You may also have to pay state income taxes on your Social Security benefits. See our list of the 13 States That Tax Social Security Benefits.
Taxes On Your Benefits
Your Social Security benefits may be partially taxable if your combined income exceeds certain thresholds. Regardless of how much you make, the first 15% of your benefits are not taxed.
The SSA defines combined income using this formula:
- Your adjusted gross income + nontaxable interest + half of your Social Security benefits = your combined income
If you file your federal tax return as an individual and your combined income is $25,000 to $34,000, then you may have to pay income tax on up to 50% of your benefits. If your combined income is more than $34,000, then you may have to pay tax on up to 85% of your benefits.
If youre married, filing a joint return, and your combined income is $32,000 to $44,000, then you may have to pay income tax on up to 50% of your benefits. If your combined income is more than $44,000, then you may have to pay tax on up to 85% of your benefits.
Also Check: Update Address With Social Security
The Second Best Choice
Single Social Security claimants who want to hold off until age 70, but find they cant quite wait any longer should select age 69 for the best trade off, according to Christopher Jones, chief investment officer at Edelman Financial Engines.
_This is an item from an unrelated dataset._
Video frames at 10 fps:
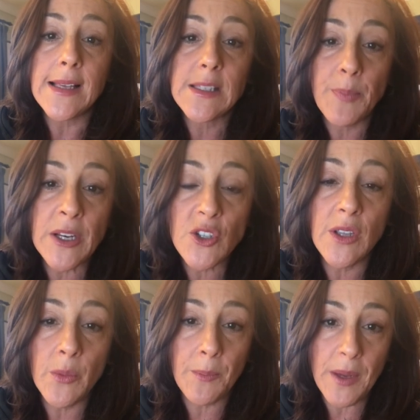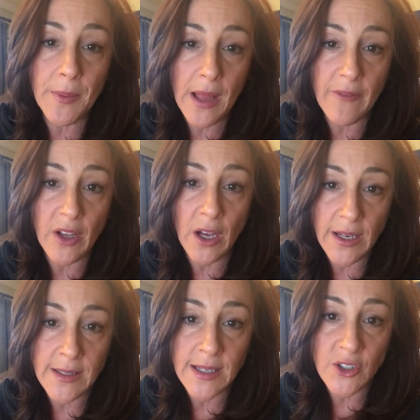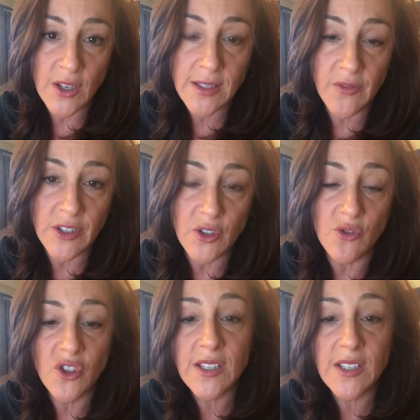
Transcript: especially when people have gut and digestive issues.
That sacrifice may be as little as a few thousand extra dollars in additional lifetime benefits in exchange for starting a year earlier, according to Jones.
If youre single, well tell you you should wait until 70, Jones said. It is generally preferable to do so.
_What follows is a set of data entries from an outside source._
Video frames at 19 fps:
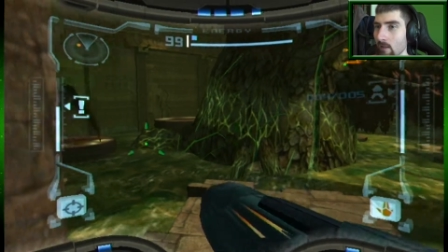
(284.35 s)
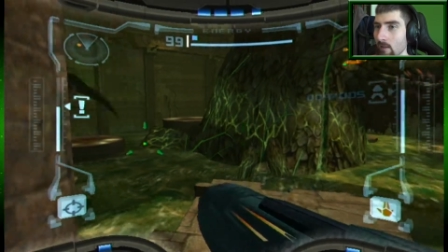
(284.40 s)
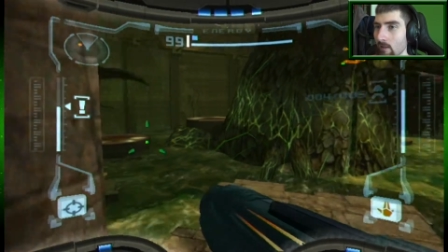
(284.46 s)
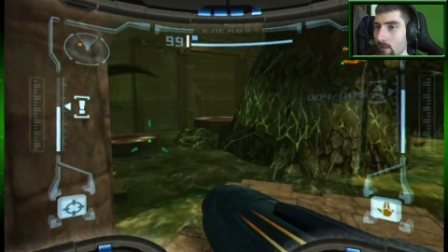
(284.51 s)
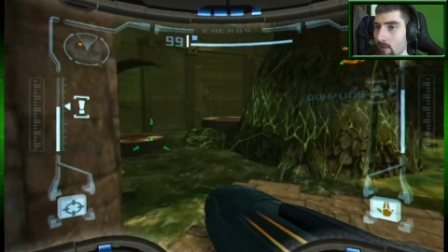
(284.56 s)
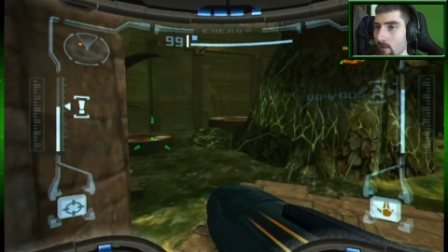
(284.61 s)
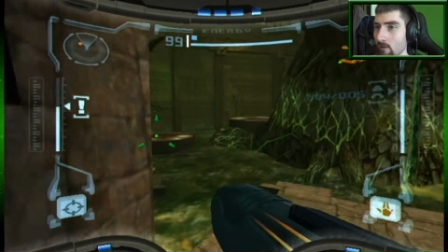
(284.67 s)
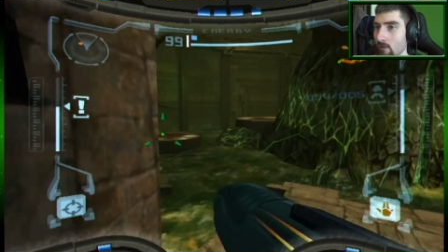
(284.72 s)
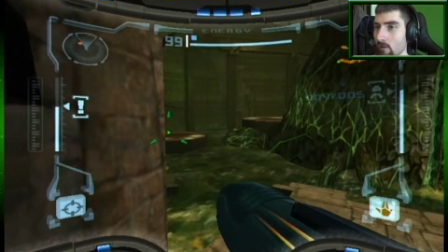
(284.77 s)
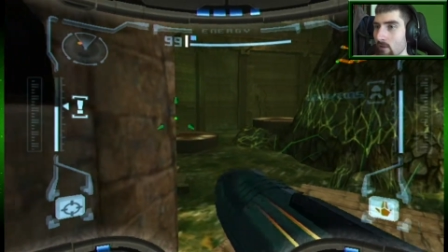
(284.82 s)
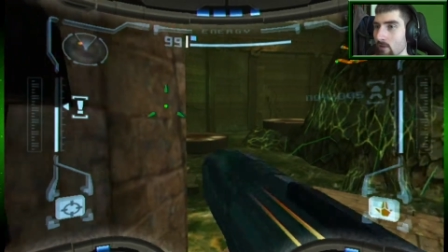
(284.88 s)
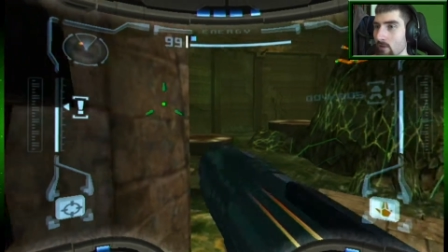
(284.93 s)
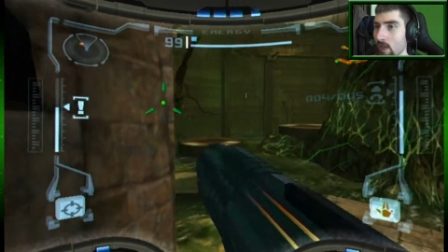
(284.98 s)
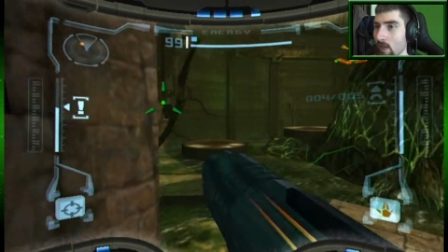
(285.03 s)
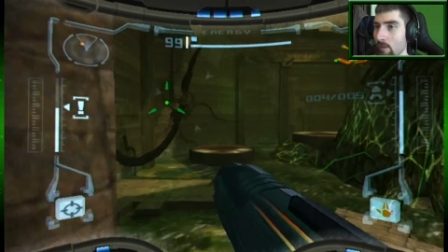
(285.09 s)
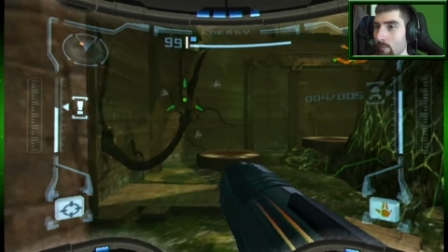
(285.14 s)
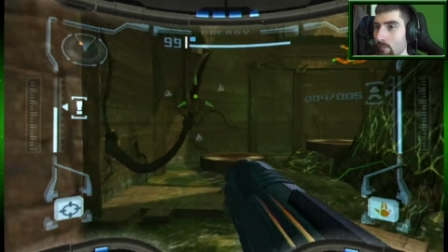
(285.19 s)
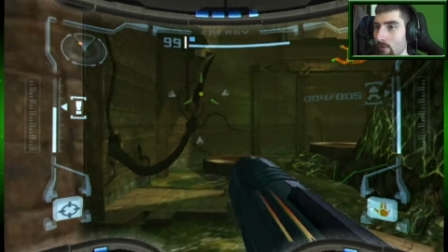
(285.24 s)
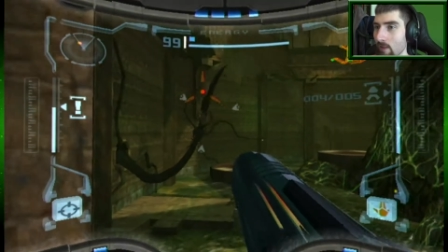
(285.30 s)
That just
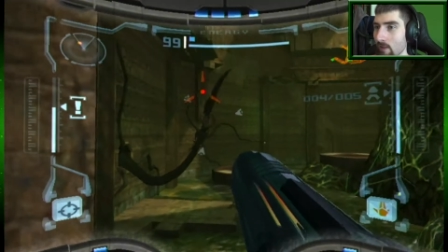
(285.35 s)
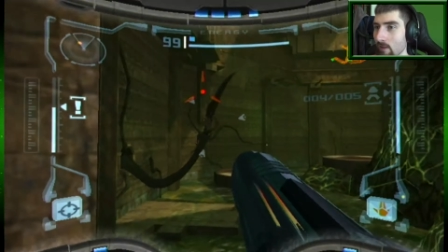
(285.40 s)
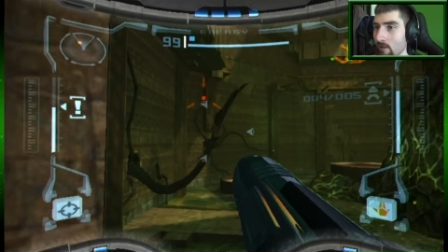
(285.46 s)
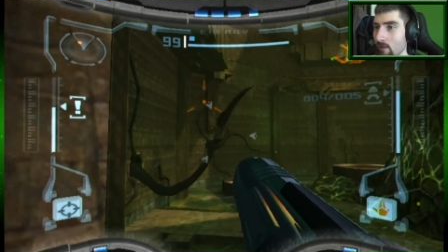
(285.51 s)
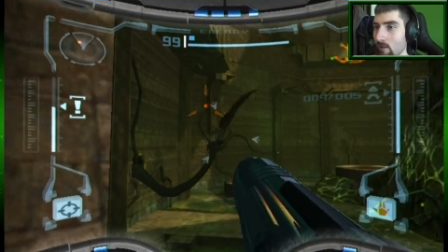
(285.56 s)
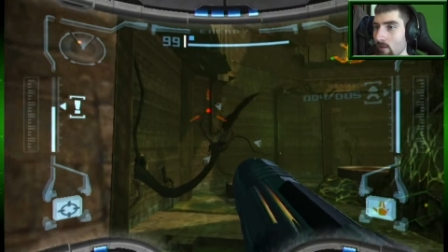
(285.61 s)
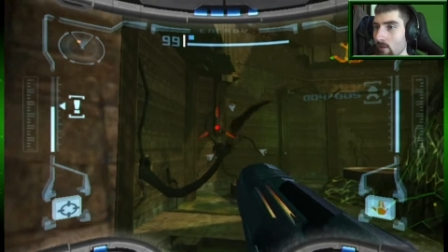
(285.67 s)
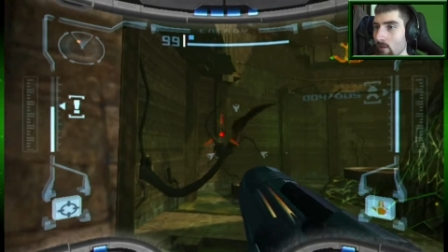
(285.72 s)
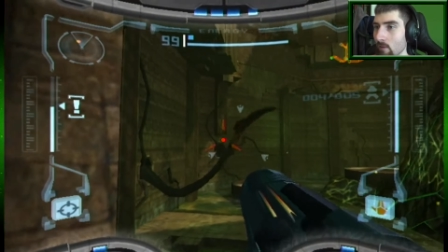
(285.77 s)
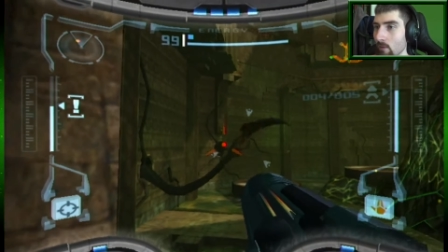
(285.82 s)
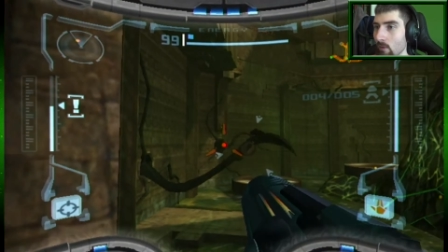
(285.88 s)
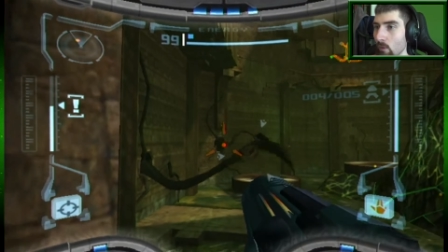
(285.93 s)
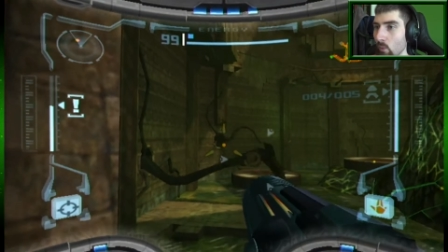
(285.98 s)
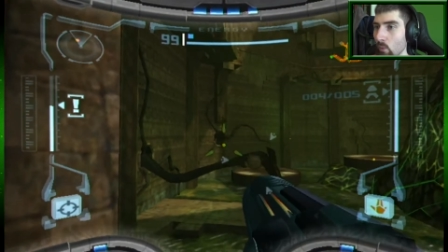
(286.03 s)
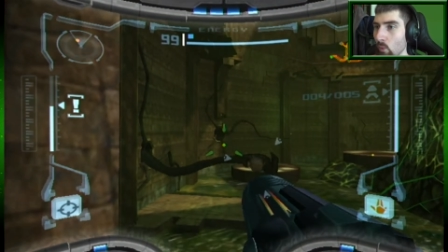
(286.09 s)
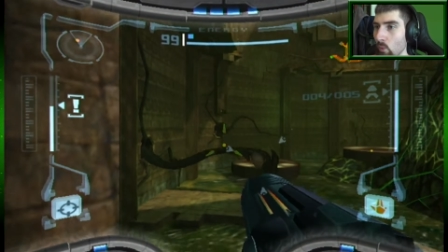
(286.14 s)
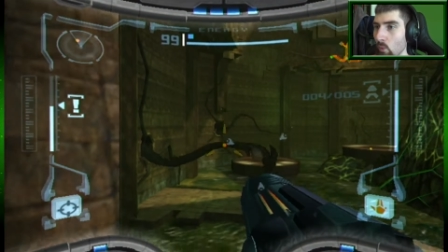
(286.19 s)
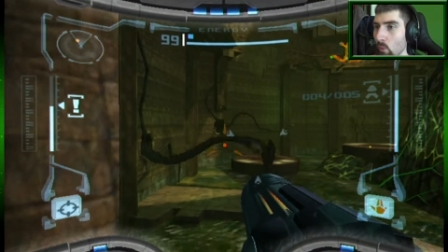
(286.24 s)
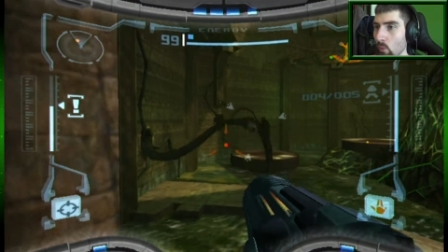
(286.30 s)
jumps and...
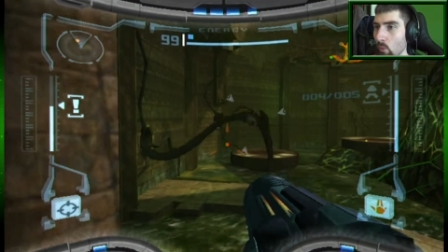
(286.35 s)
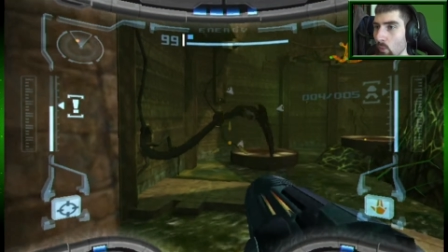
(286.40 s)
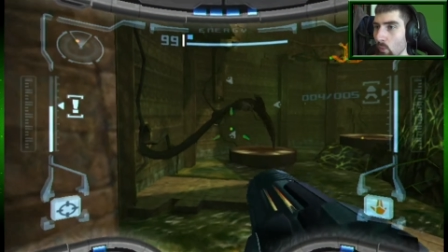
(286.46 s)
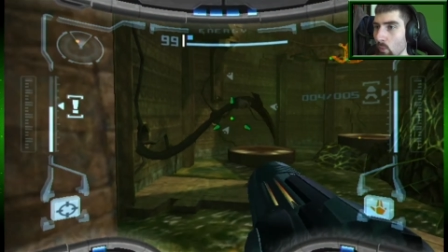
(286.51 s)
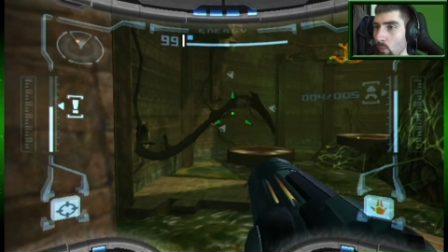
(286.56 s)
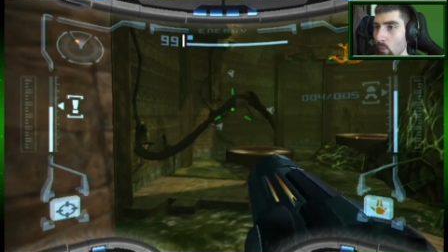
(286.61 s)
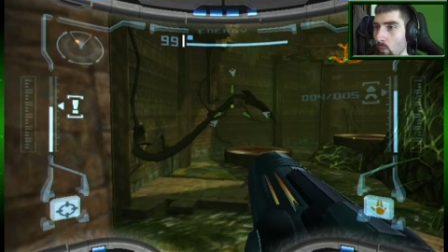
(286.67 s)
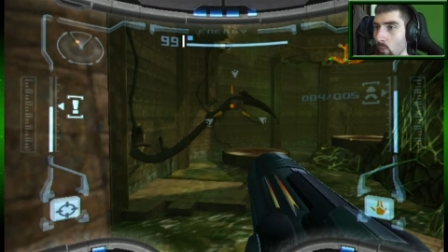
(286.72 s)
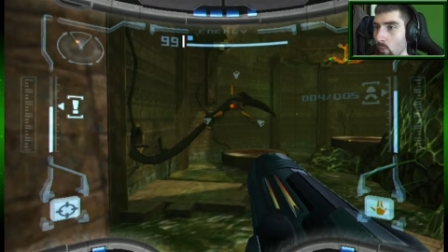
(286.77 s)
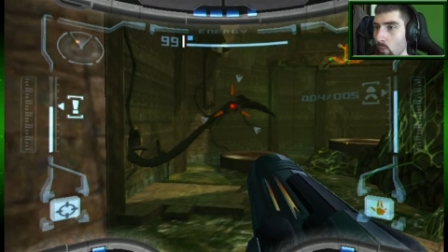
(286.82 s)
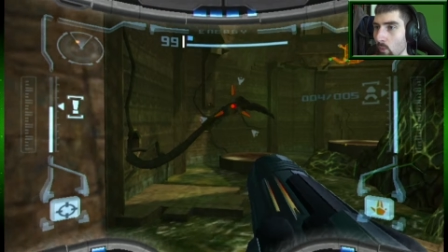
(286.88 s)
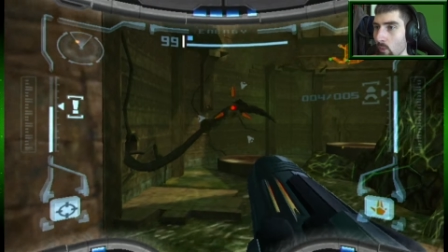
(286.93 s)
Ooh.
“But its not quite as critical as it is going from 66 to 67, or 67 to 68.
In a low interest rate environment, it’s hard to beat the potential increases for every year you delay claiming your benefits, Jones said.
Thats a guaranteed real rate of return backed by the federal government, Jones said. You cant get real rates of return at 6% to 8% right now not even close in the marketplace.
If You Have Lived In Canada Less Than 40 Years
Not everyone receives the full Old Age Security pension. The amount you receive depends on the number of years you have lived in Canada.
If you lived in Canada for less than 40 years you will receive a partial payment amount. Your payment amount is based on the number of years in Canada divided by 40.
You can delay your first payment up to 5 years to get a higher amount.
If you lived in Canada for 20 years
If you lived in Canada for 20 years after age 18, you would receive a payment equal to 20 divided by 40, or 50%, of the full Old Age Security pension.
Also Check: How To Set Up Appointment With Social Security
When Older People Are Eligible For Medicare
Older people can qualify for traditional Medicare coverage as early as age 65. You must also:
- Be a U.S. citizen or permanent legal resident
- Meet the work credit requirement
You might also be eligible for Medicare if you are under age 65 and meet one of the following conditions:
- You have a disability.
- You have End-Stage Renal Disease, a permanent kidney failure that requires dialysis or a transplant.
- You have been entitled to Social Security or Railroad Retirement Board disability benefits for 24 months.
- You have Lou Gehrig’s disease.
Once you qualify for Medicare, you are automatically enrolled in Medicare Part A. You can then choose to enroll in other parts of the program or to delay enrollment.
If you are over 65 and do not meet any of the above criteria, you still may be eligible to purchase coverage through Medicare Part A. If you are unsure whether you are eligible, you can check using the Medicare Eligibility & Premium Calculator.
The work credit requirement is an algorithm used to determine how long a worker paid into the system.